AN annuity, strictly speaking and practically, is a certain sum of money by the year; payable, usually, either in a single payment yearly, or in half, half-yearly, quarter, quarter-yearly, &c., and for a succession of years, greater or less, or forever. Pensions, awards, bequests, and the like, that are made payable in fixed sums for a succession of payments, are commonly rated by the year, and denominated annuities.

A current annuity that has already commenced, or that is to commence after an interval of time not greater than that between the stipulated payments, is said to be in possession.

One that is to commence or cease on the occurrence of an indeterminate event, as upon the death of an individual, is a reversionary, contingent, or life annuity.

One that is to commence at a given period, and to continue for a given number of years or payments, is a certain annuity.

One that is to continue from a given time, forever, is a perpetual annuity, or a perpetuity.

Annuity payments do not exist fractionally: they mature, and exist only in that state, and are then due.

A current annuity commences with a payment, and terminates with a payment.

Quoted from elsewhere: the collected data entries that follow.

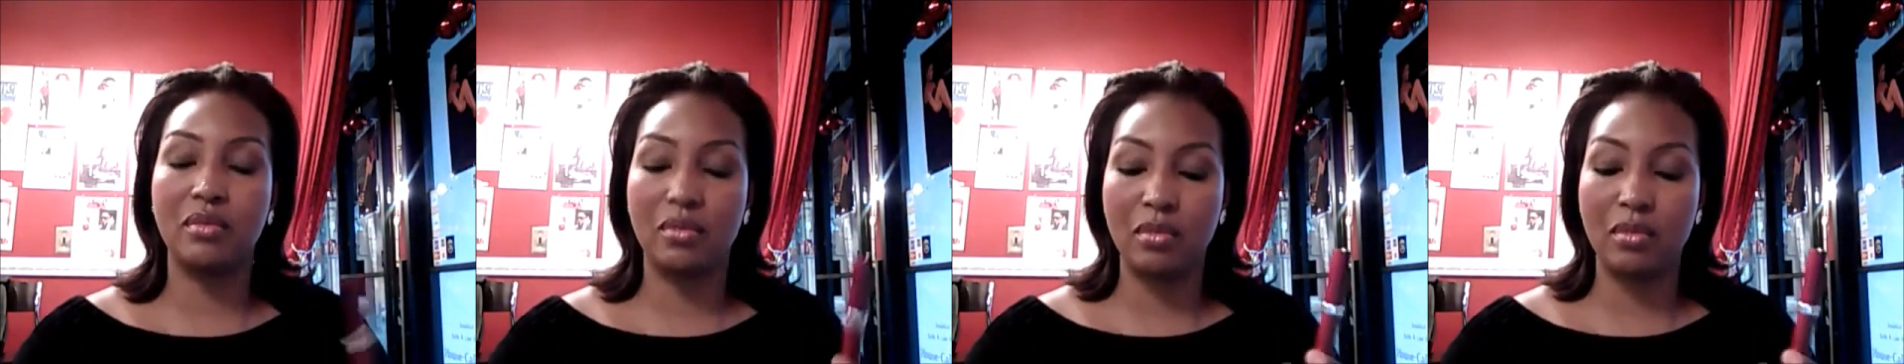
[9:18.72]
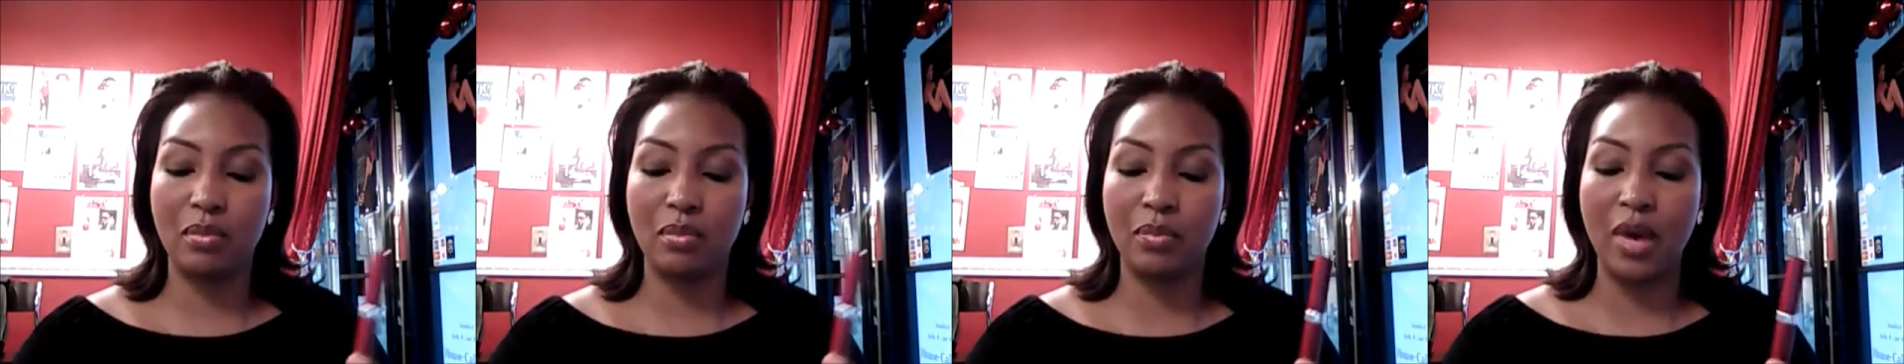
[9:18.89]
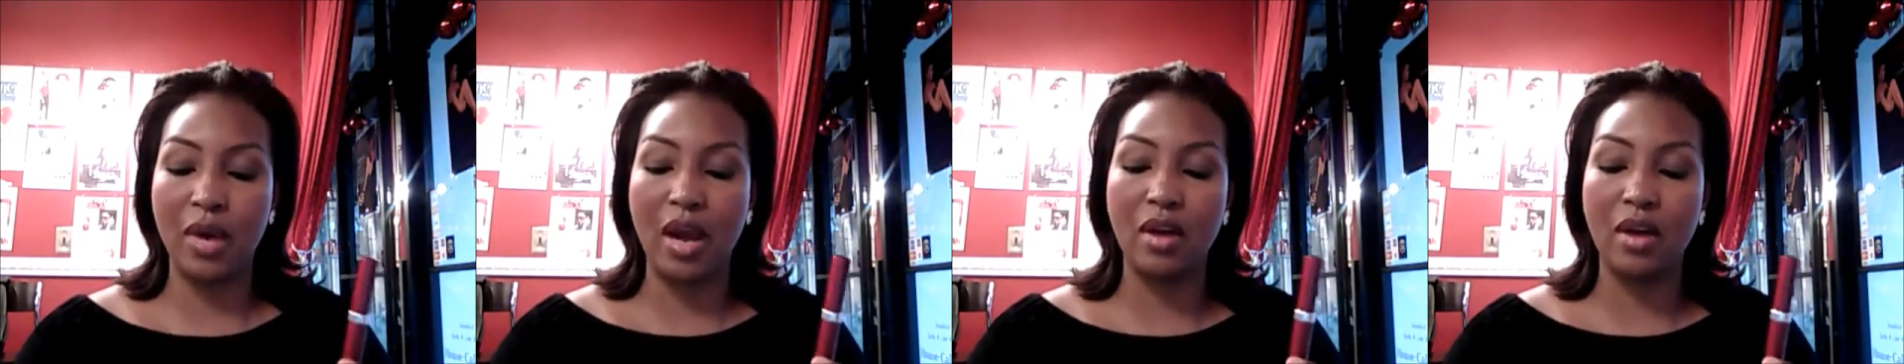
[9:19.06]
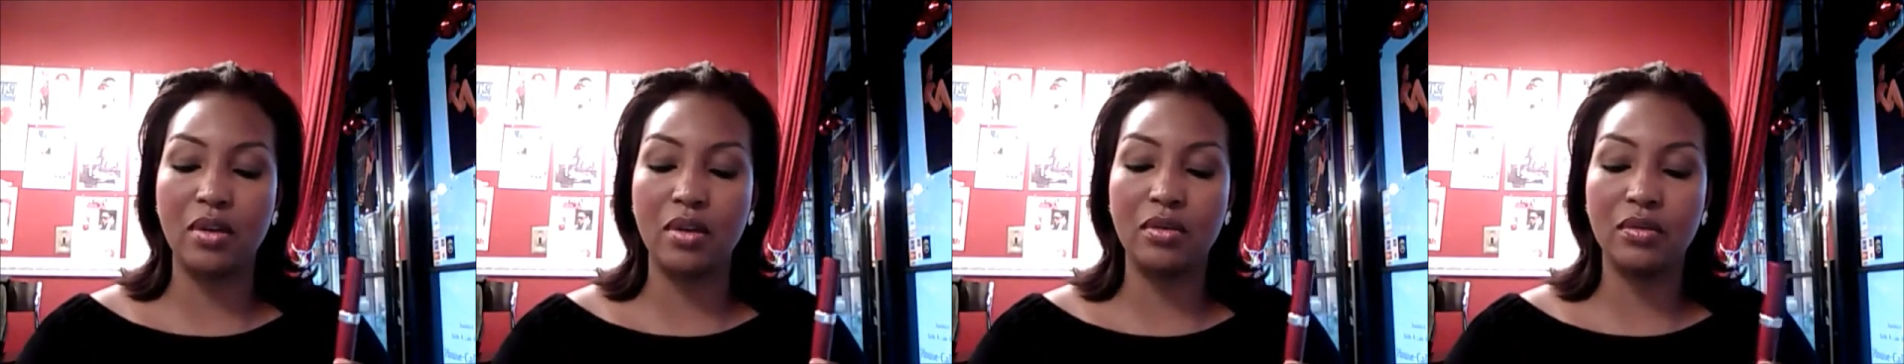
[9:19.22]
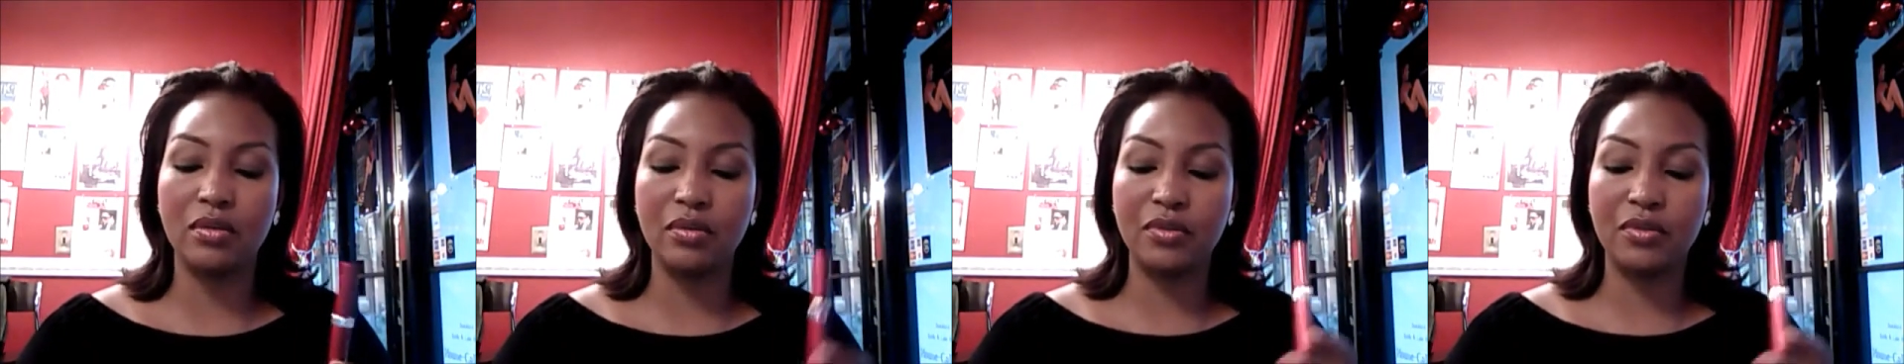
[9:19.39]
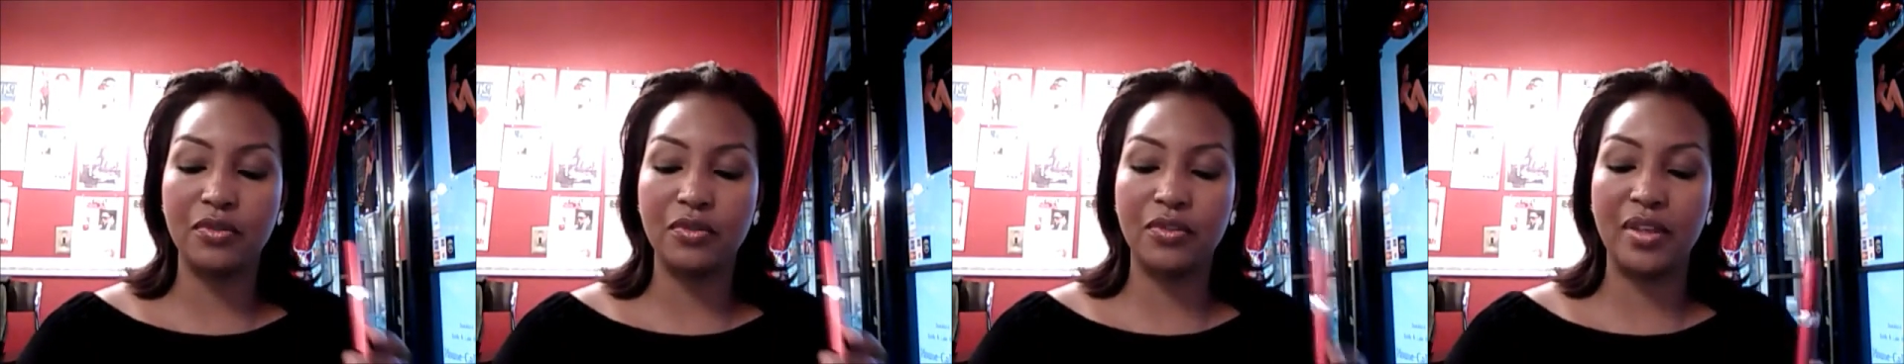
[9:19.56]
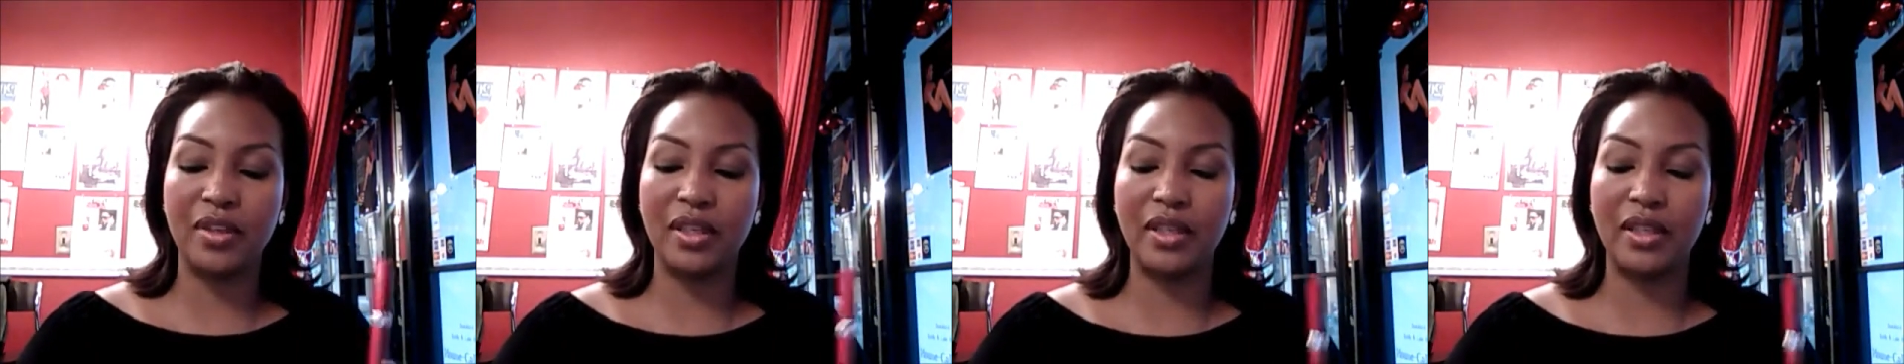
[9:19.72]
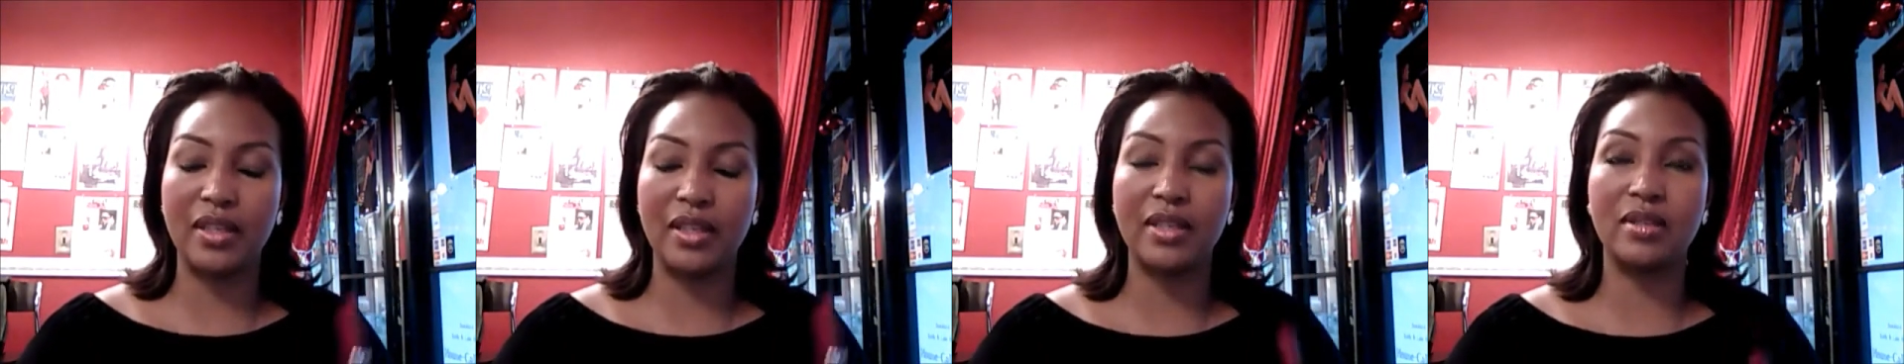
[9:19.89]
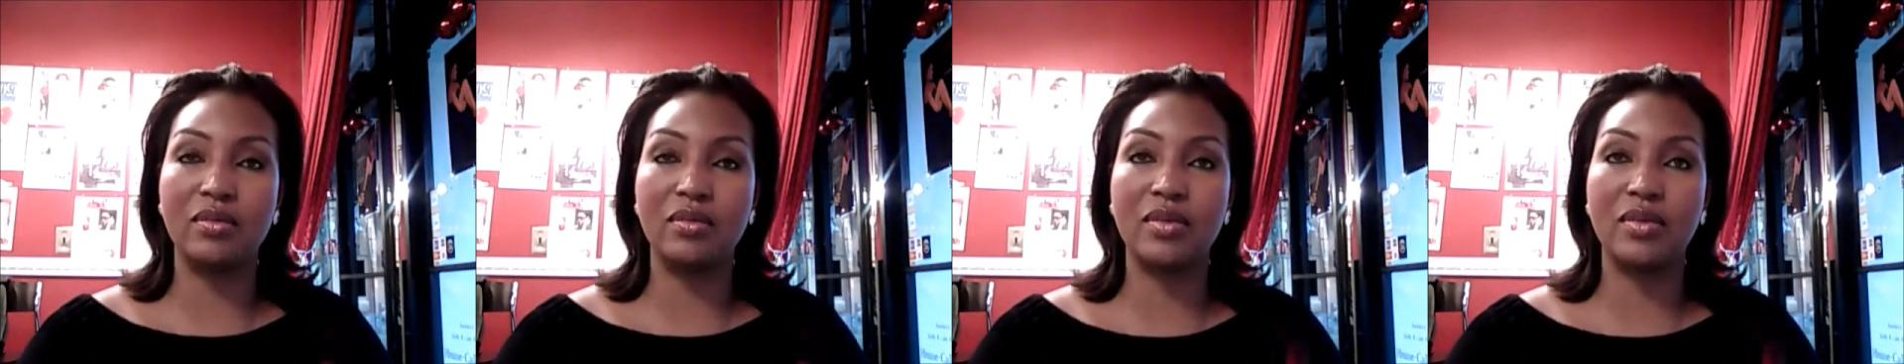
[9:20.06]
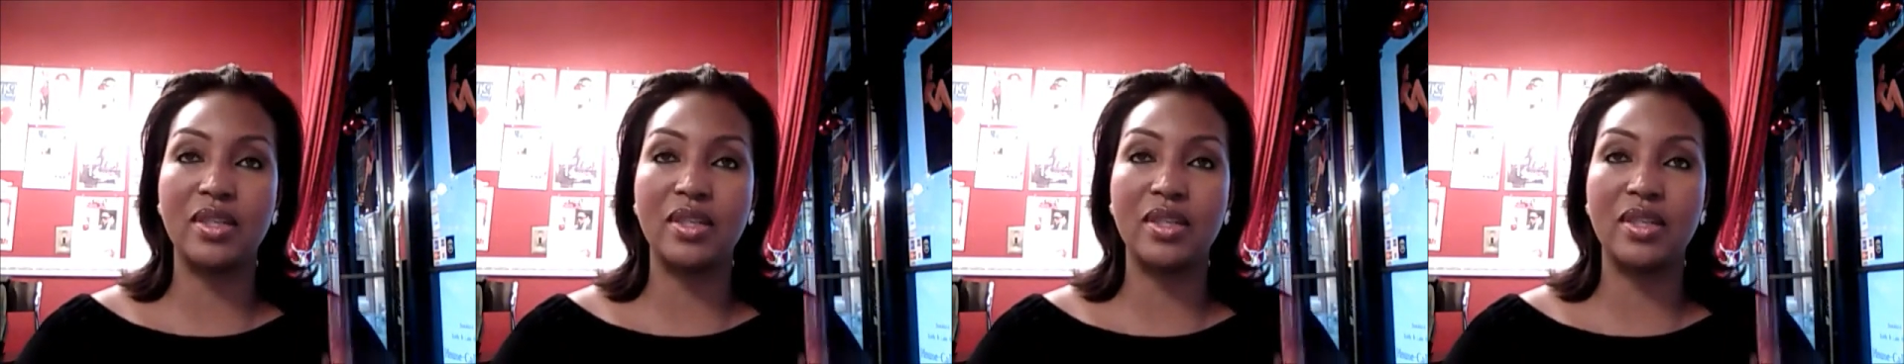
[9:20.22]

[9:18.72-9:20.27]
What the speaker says: brow filling,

One current in the past is measured from a present included payment, closes with an included payment, and is said to be in arrears or forborne, from a supposed cancelled payment one regular interval or time beyond.

One current in the future is measured from the present to the first included payment of the series, and from thence is said to continue to the close; but if the interval from the present to the first included payment is equal to that between the successive payments, it is supposed to continue from the present.

Annuities in negotiation are adjusted, with regard to time, by interest, or discount, or both.

The TABLES applicable to compound interest and compound discount are applicable in adjusting annuities at compound rates.

To find the Amount of a Current Annuity in Arrears.

LEMMA. The amount of an annuity that has been forborne for a given time is equal to the sum of the several payments that have become due in that time, plus the interest on each, from the time it became due, until the close of the time.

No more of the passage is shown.